##### WORKING DATA #####
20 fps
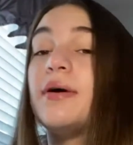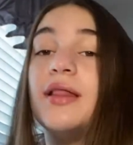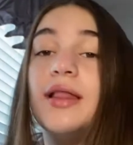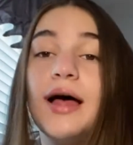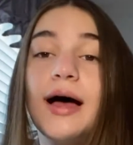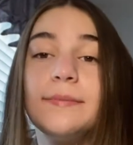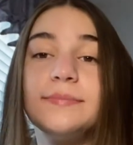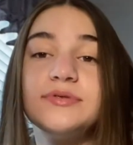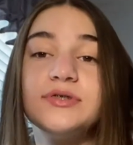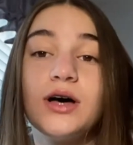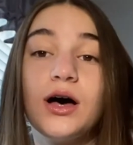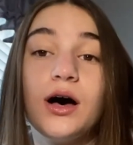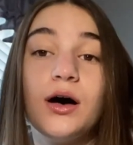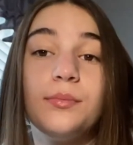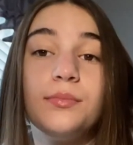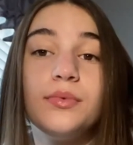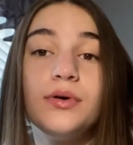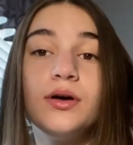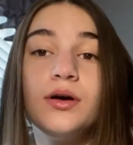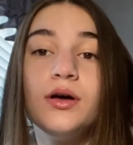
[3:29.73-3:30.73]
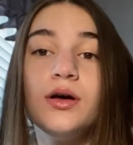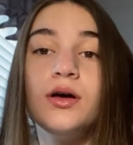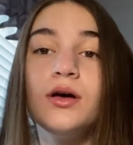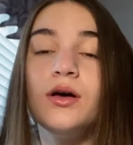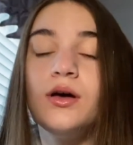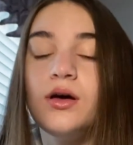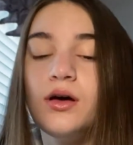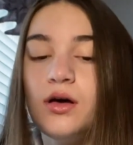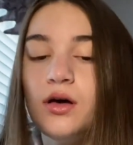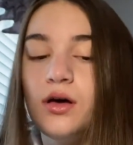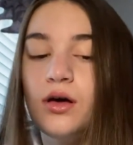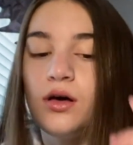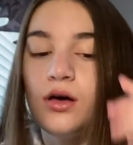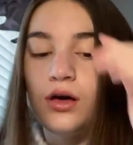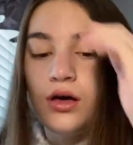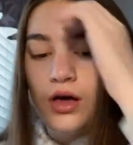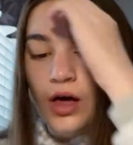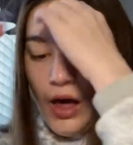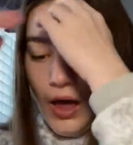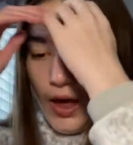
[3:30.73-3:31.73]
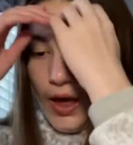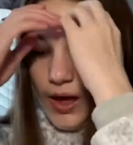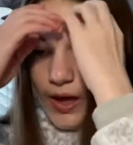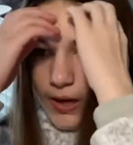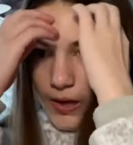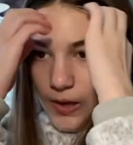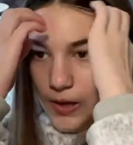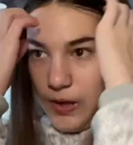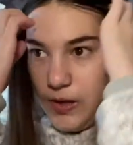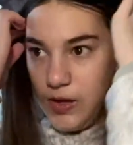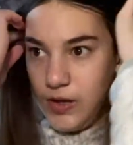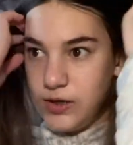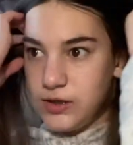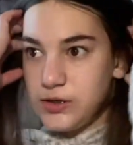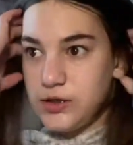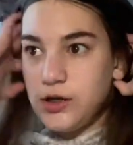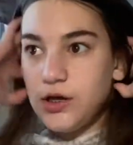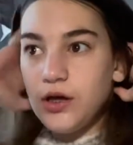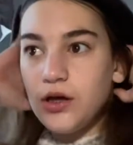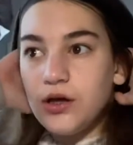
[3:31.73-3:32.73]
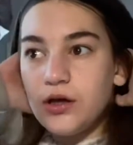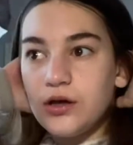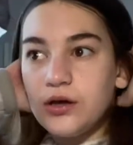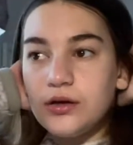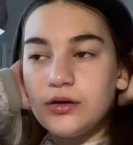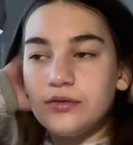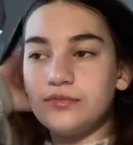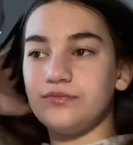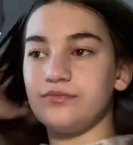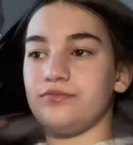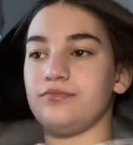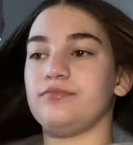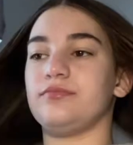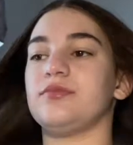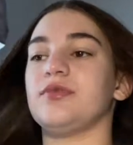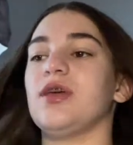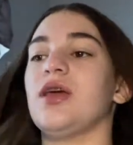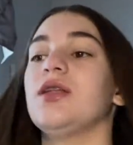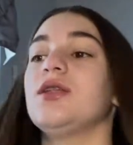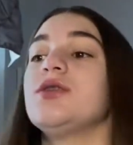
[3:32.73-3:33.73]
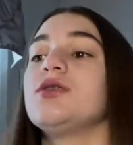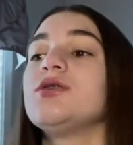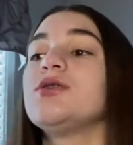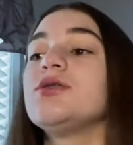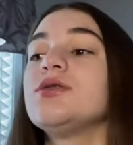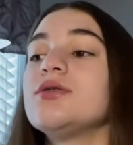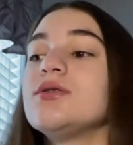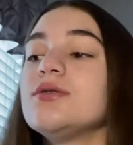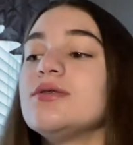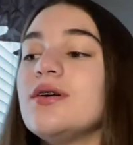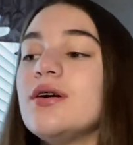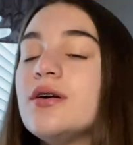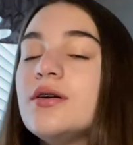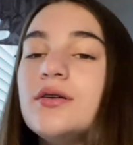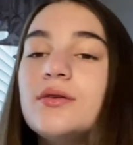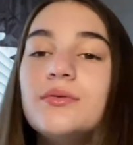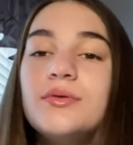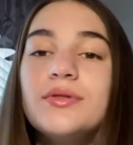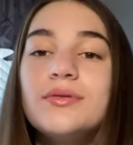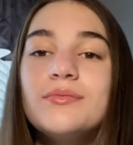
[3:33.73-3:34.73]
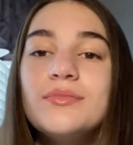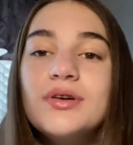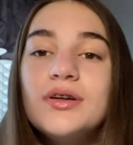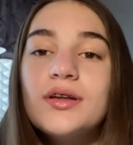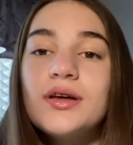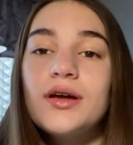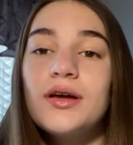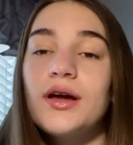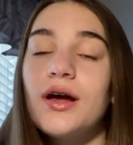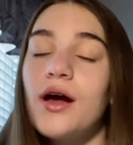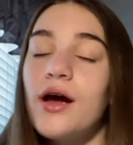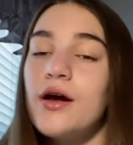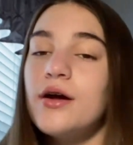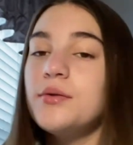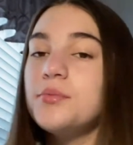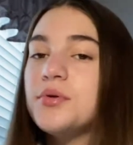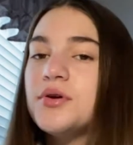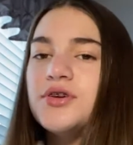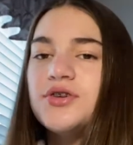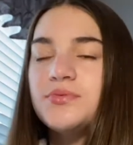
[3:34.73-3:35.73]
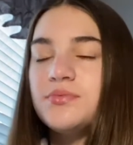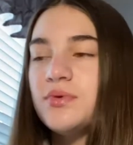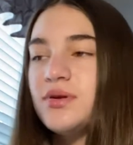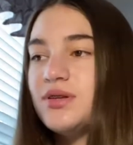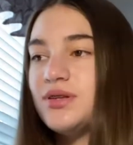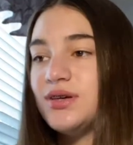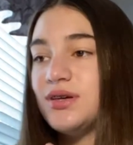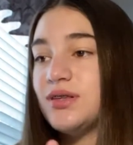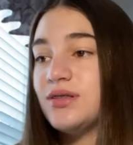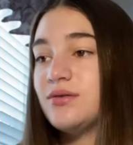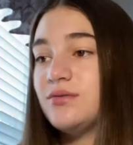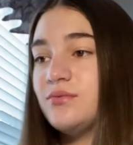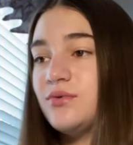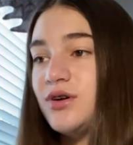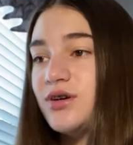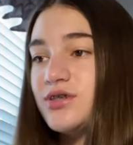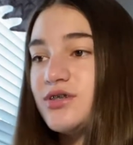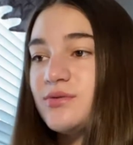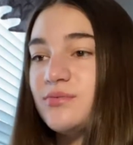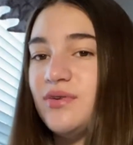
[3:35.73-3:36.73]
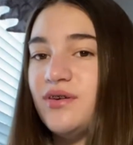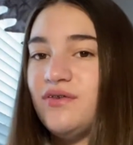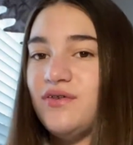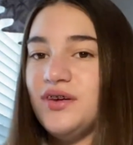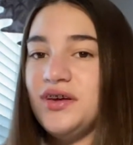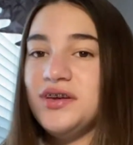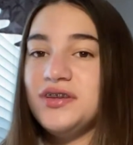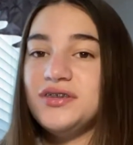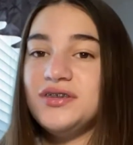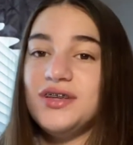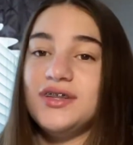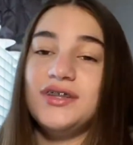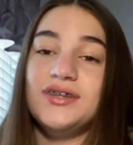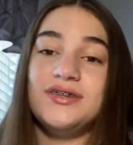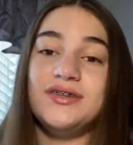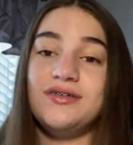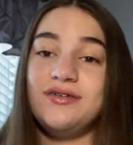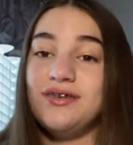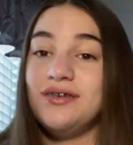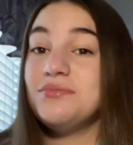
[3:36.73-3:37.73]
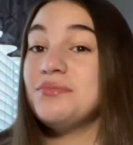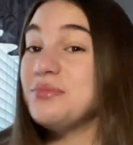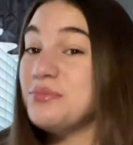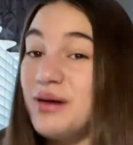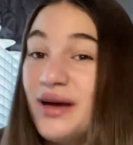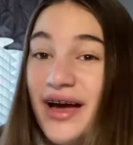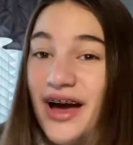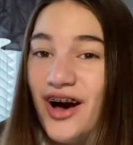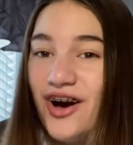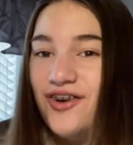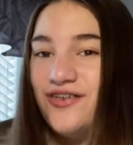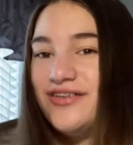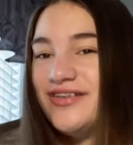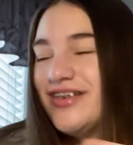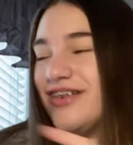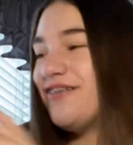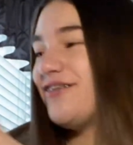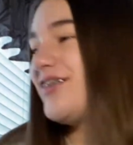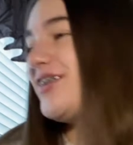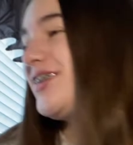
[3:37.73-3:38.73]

laptop and get started with my day. I already brushed my teeth and washed my face, and this is gonna be my outfit for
#####
If a record holds a picture, leave the picture out and copy the rest exactly.

20 fps
[3:29.73-3:30.73]
[3:30.73-3:31.73]
[3:31.73-3:32.73]
[3:32.73-3:33.73]
[3:33.73-3:34.73]
[3:34.73-3:35.73]
[3:35.73-3:36.73]
[3:36.73-3:37.73]
[3:37.73-3:38.73]

laptop and get started with my day. I already brushed my teeth and washed my face, and this is gonna be my outfit for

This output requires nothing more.